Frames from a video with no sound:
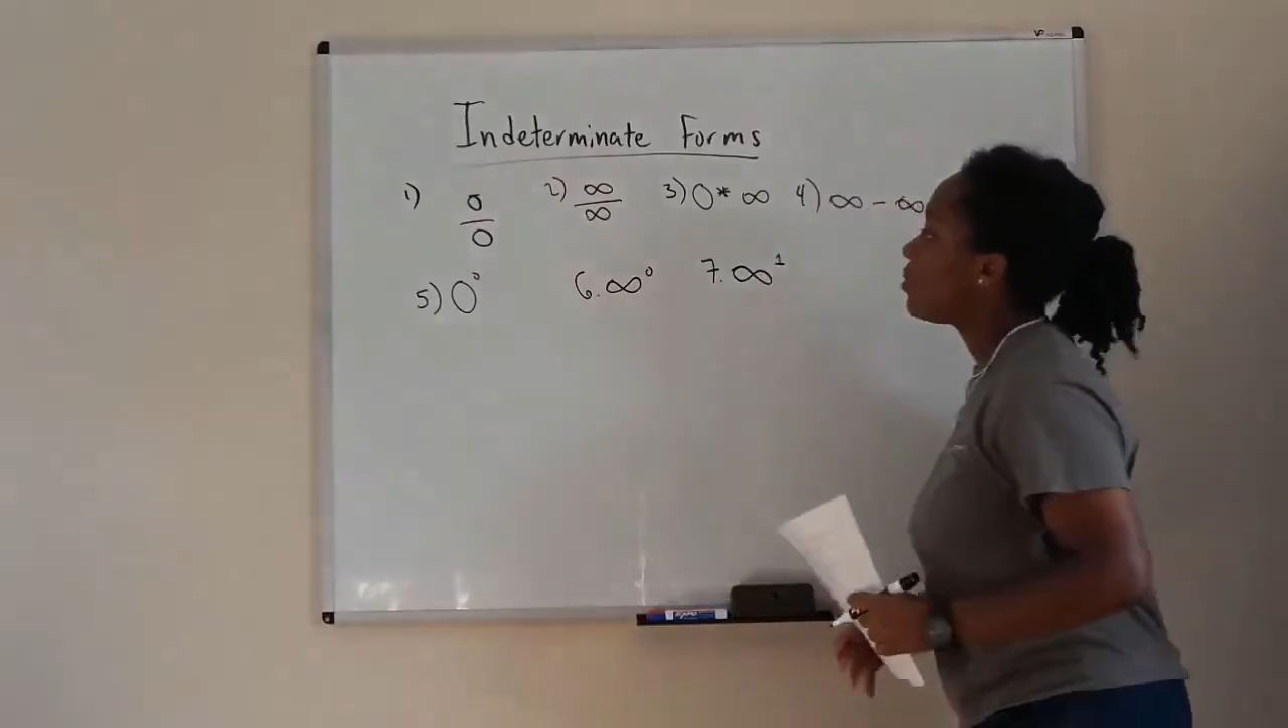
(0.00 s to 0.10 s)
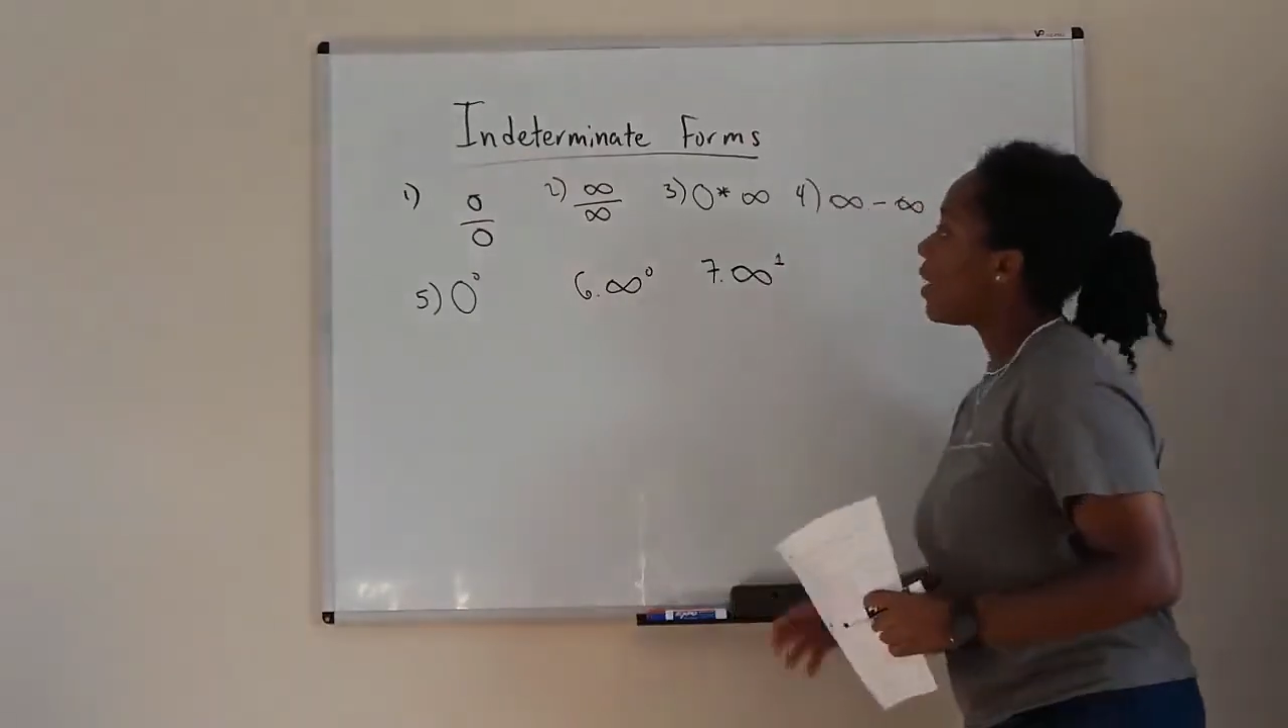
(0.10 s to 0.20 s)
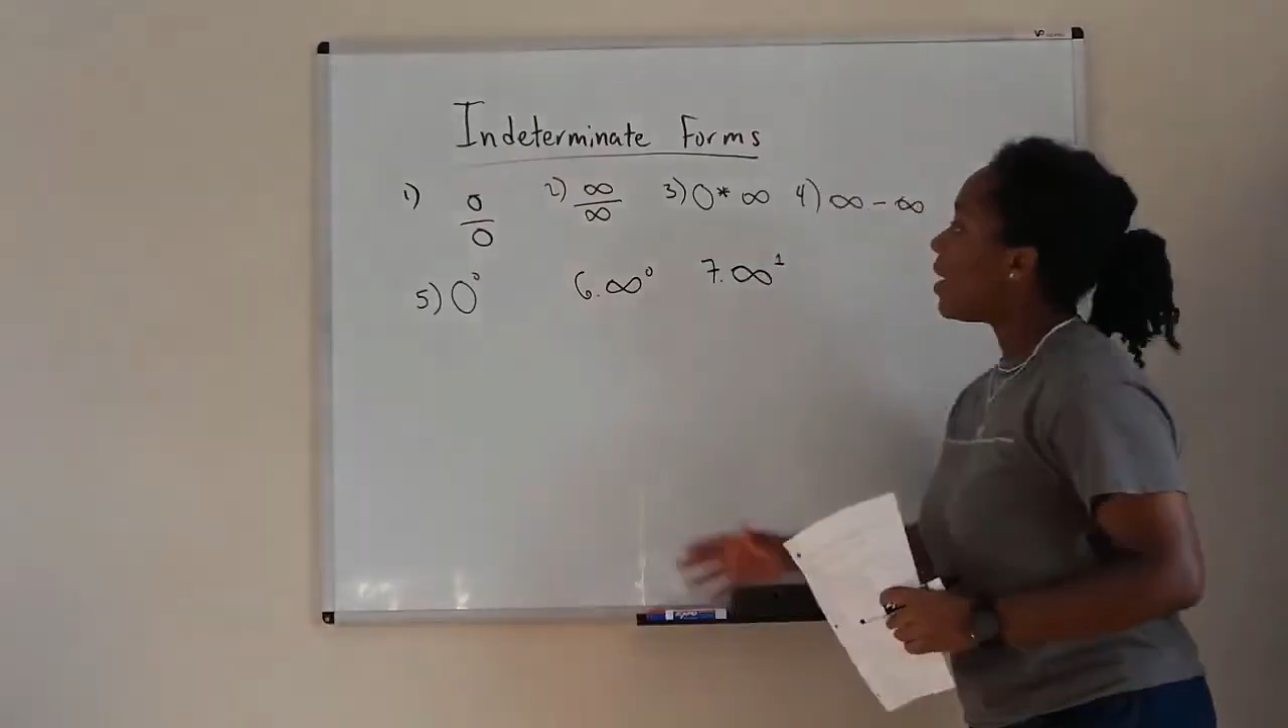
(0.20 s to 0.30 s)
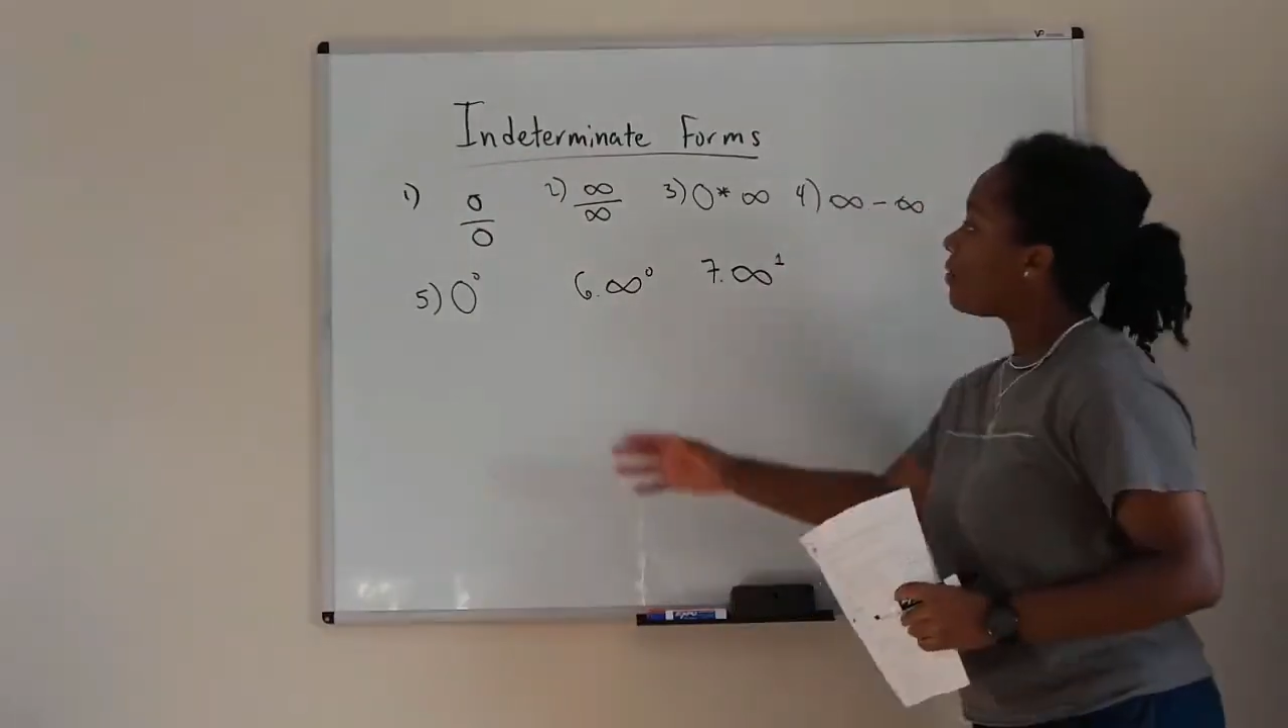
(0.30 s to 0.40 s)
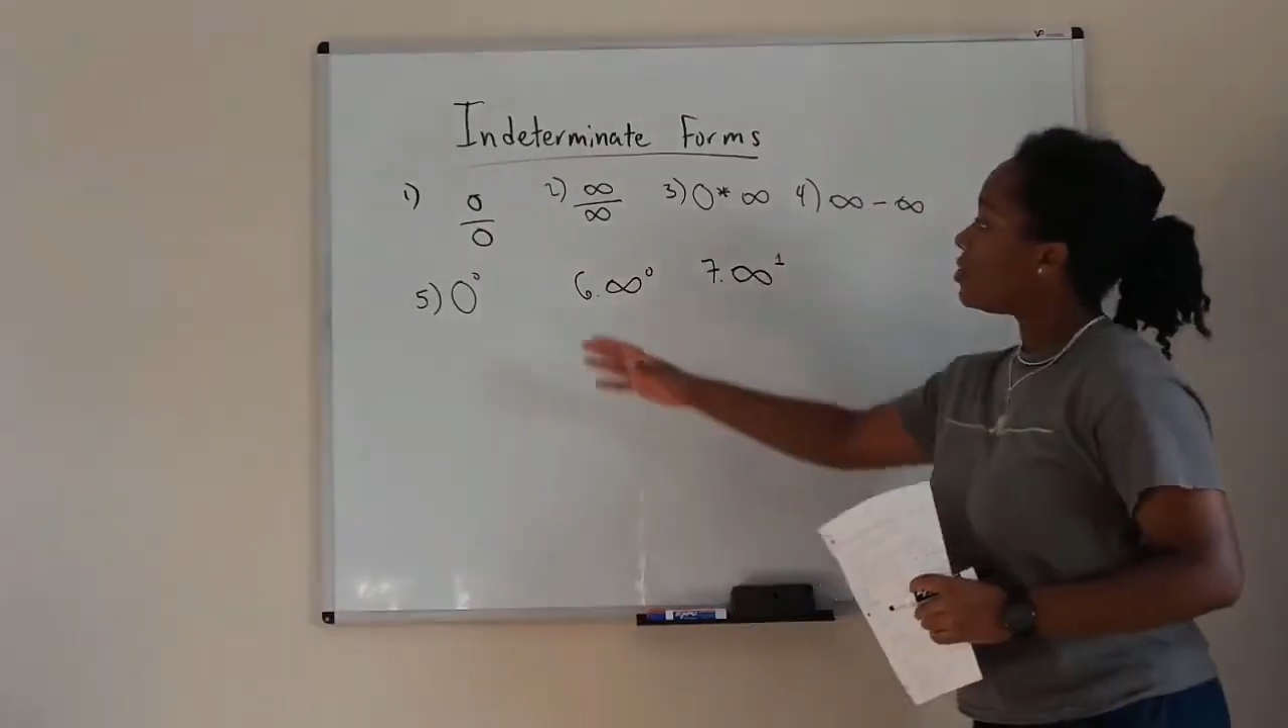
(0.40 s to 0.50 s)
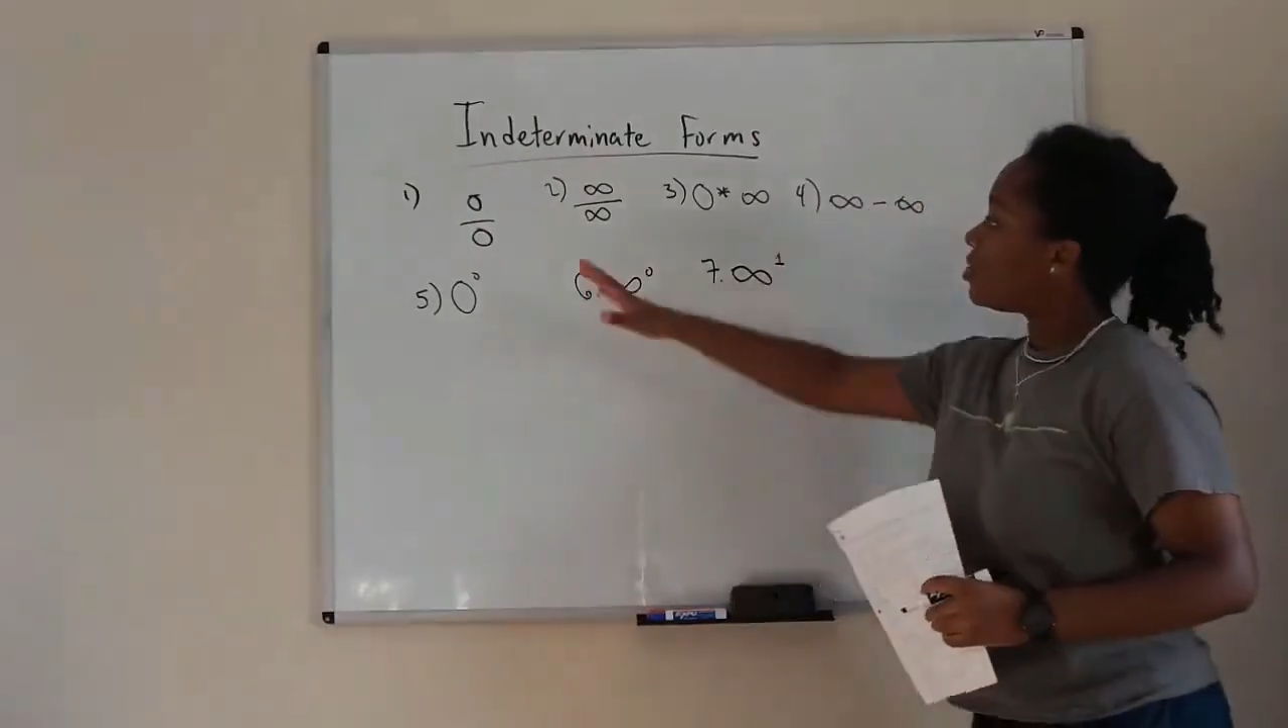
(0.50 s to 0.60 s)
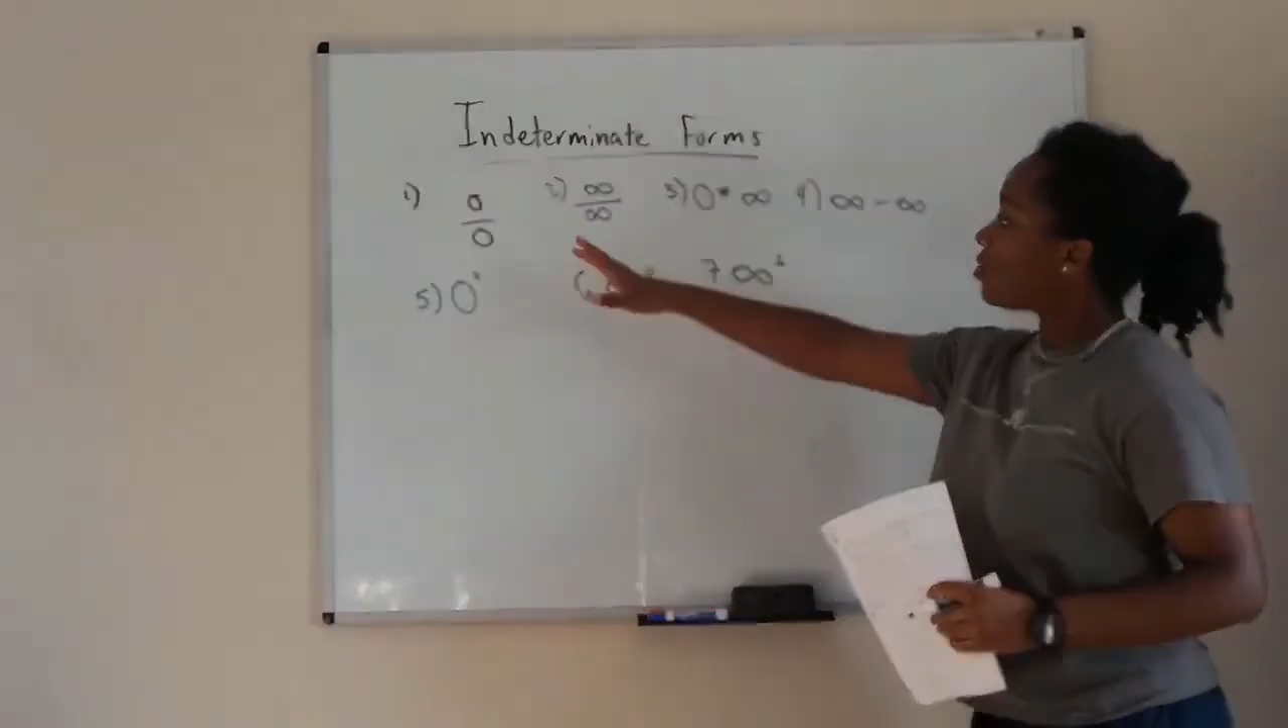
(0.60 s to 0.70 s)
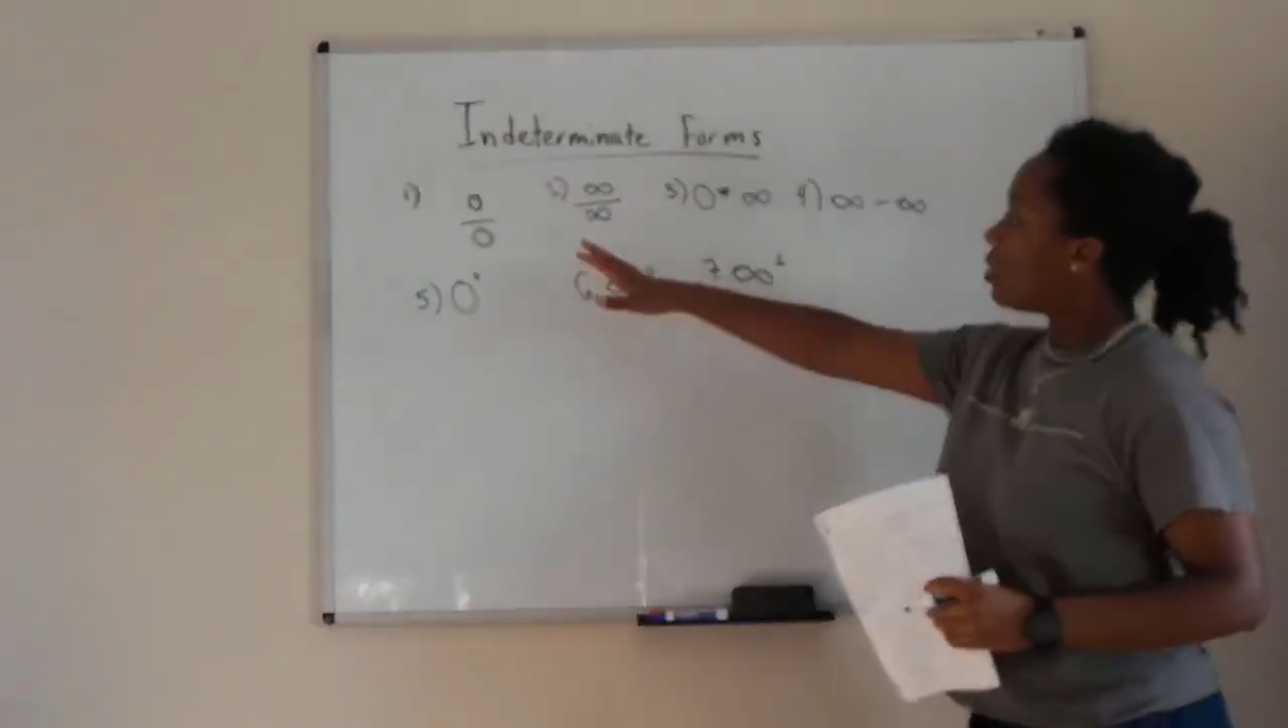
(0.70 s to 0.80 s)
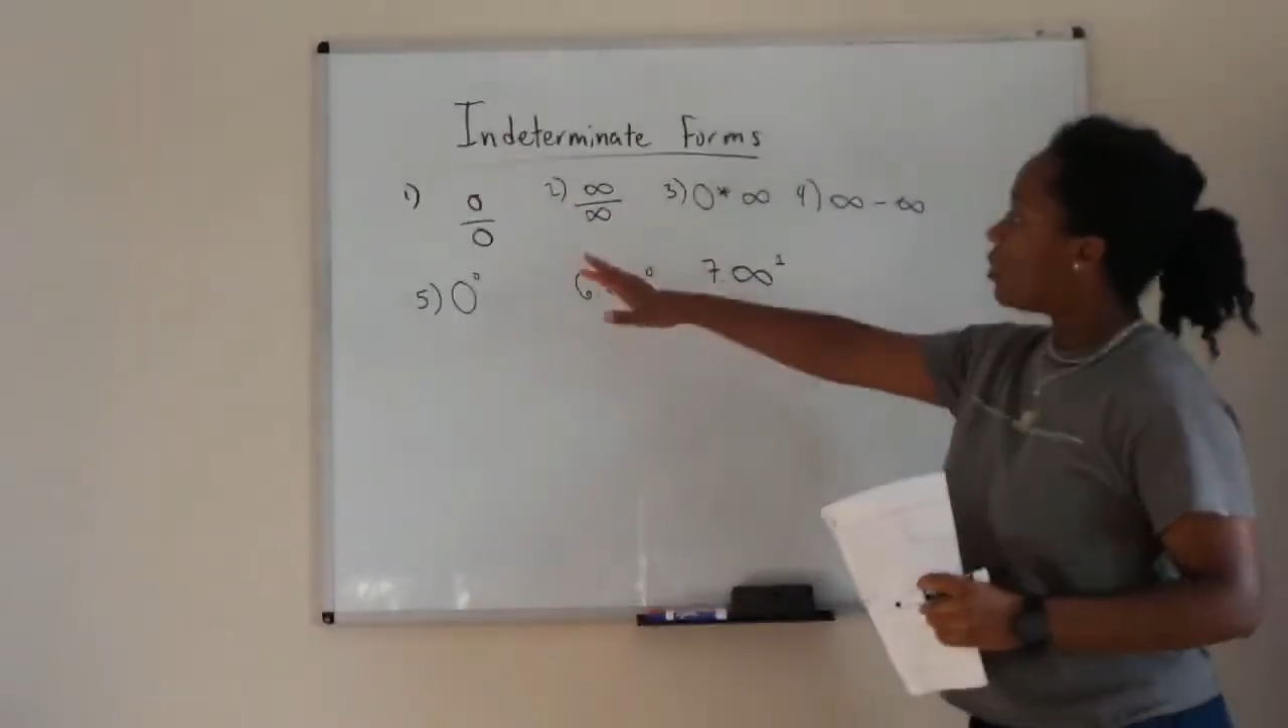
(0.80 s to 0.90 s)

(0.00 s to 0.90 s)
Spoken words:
So we have 0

→ **Problem requirements**
In the records above, find the line with "(0.20 s to 0.30 s)" and copy from it through the last line exactly, without the pictures.

→ **Answer to this exercise**
(0.20 s to 0.30 s)
(0.30 s to 0.40 s)
(0.40 s to 0.50 s)
(0.50 s to 0.60 s)
(0.60 s to 0.70 s)
(0.70 s to 0.80 s)
(0.80 s to 0.90 s)

(0.00 s to 0.90 s)
Spoken words:
So we have 0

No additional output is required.